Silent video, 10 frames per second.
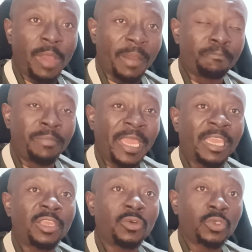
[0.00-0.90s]
I'm
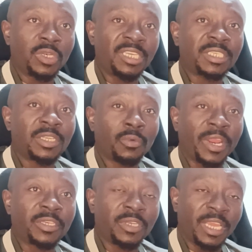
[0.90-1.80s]
begging you to listen
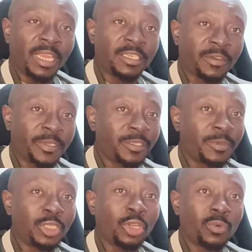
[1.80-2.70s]
right to the end of this video.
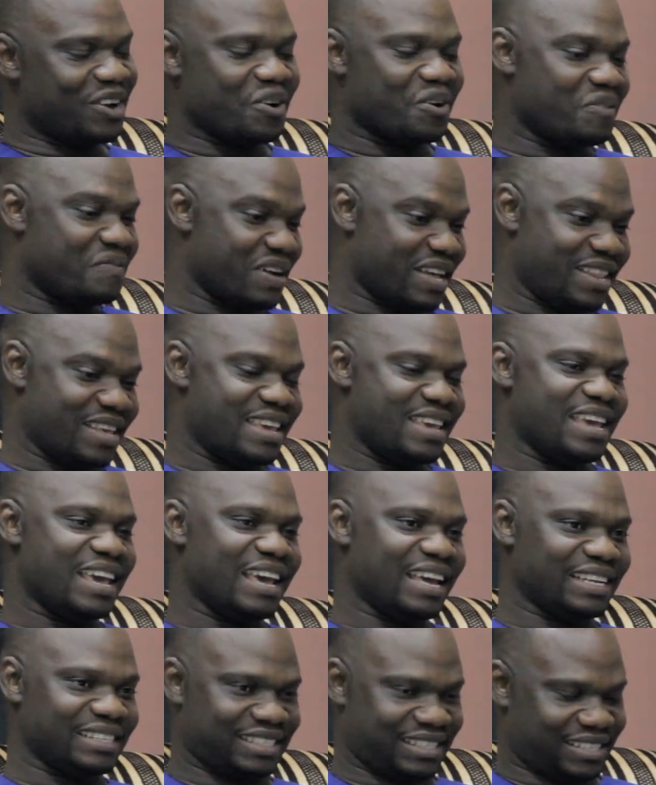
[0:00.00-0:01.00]
over the
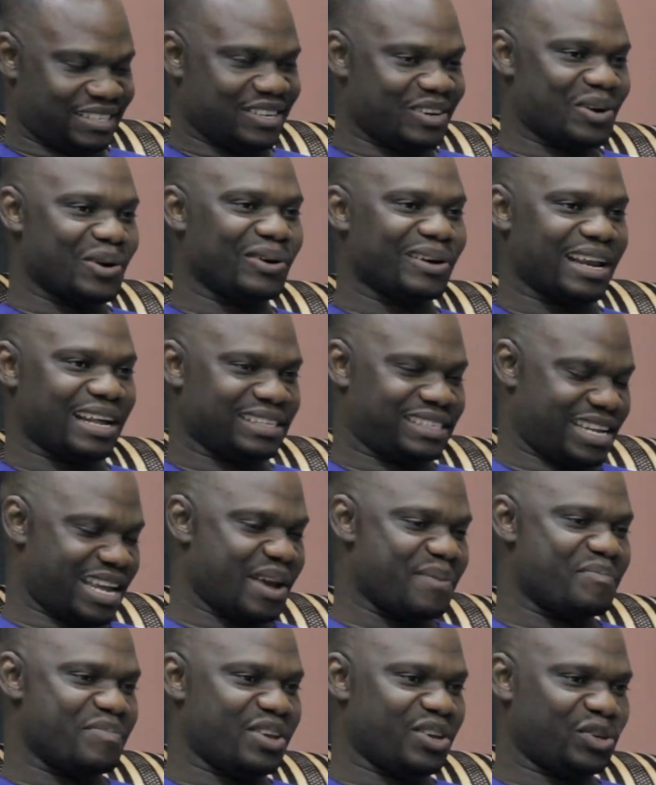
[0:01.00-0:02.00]
years God has
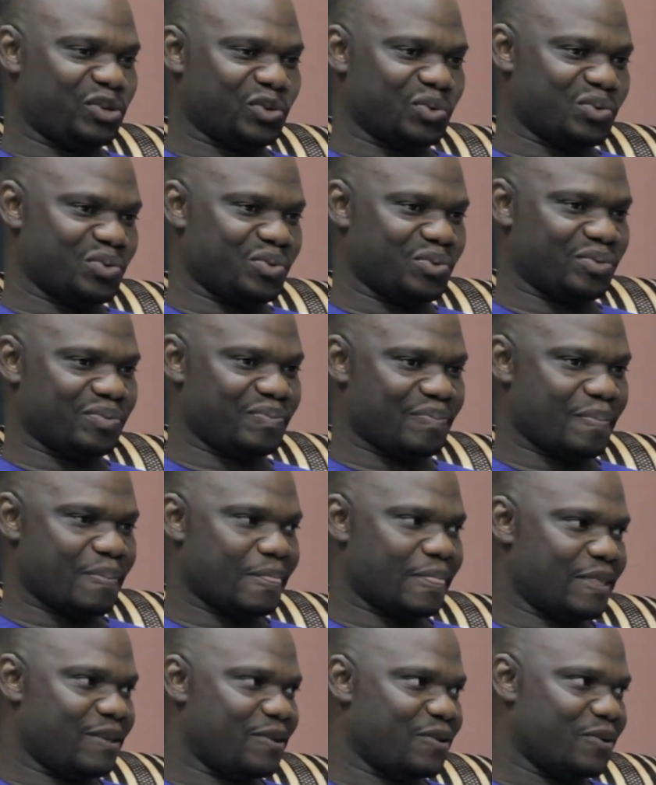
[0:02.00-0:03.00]
helped me
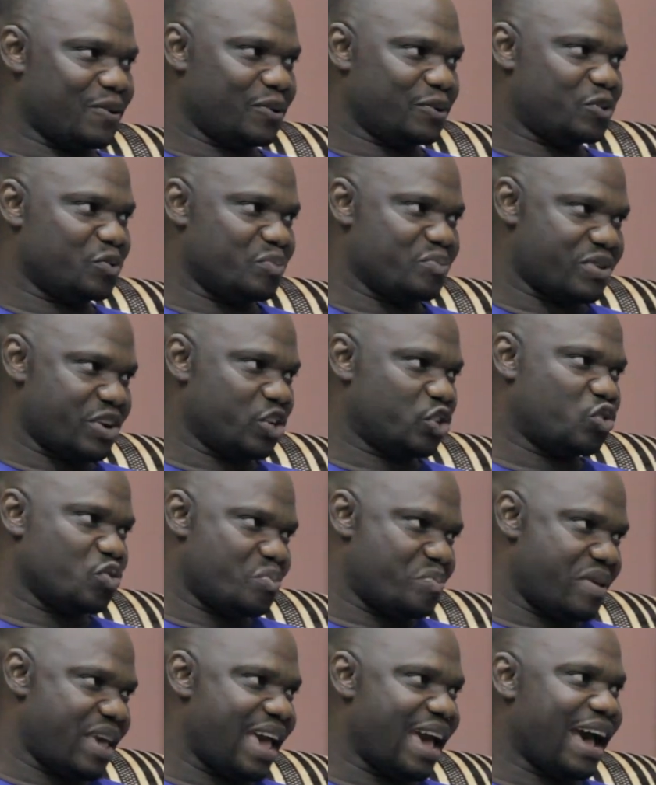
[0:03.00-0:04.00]
to, you know, to bring to
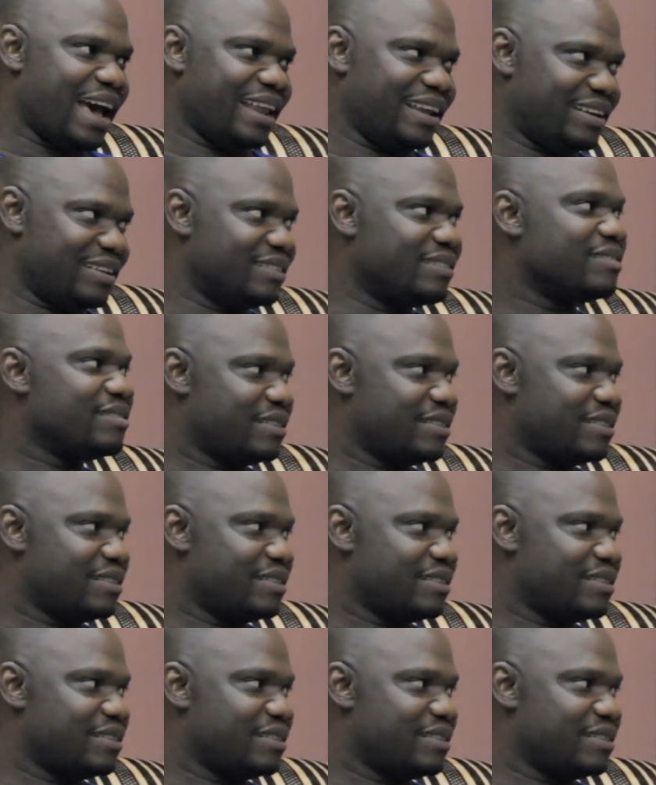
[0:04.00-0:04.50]
bear, and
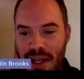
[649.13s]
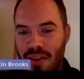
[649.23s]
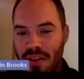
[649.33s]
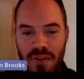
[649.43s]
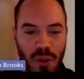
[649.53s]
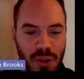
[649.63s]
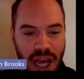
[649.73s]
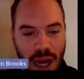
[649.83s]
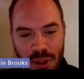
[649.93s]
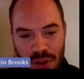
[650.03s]
the field
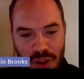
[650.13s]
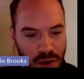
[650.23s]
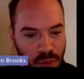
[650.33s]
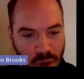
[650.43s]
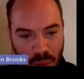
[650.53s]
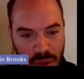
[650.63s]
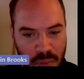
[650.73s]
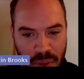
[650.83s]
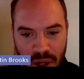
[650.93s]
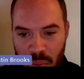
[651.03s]
capture software was a
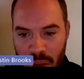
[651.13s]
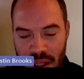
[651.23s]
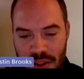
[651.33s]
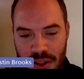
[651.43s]
bit of a mess.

━━━

◆ Exercise: Apart from the pictures, repeat the data above exactly.

◆ Response to this task:
Silent video, 10 frames per second.
[0.00-0.90s]
I'm
[0.90-1.80s]
begging you to listen
[1.80-2.70s]
right to the end of this video.
[0:00.00-0:01.00]
over the
[0:01.00-0:02.00]
years God has
[0:02.00-0:03.00]
helped me
[0:03.00-0:04.00]
to, you know, to bring to
[0:04.00-0:04.50]
bear, and
[649.13s]
[649.23s]
[649.33s]
[649.43s]
[649.53s]
[649.63s]
[649.73s]
[649.83s]
[649.93s]
[650.03s]
the field
[650.13s]
[650.23s]
[650.33s]
[650.43s]
[650.53s]
[650.63s]
[650.73s]
[650.83s]
[650.93s]
[651.03s]
capture software was a
[651.13s]
[651.23s]
[651.33s]
[651.43s]
bit of a mess.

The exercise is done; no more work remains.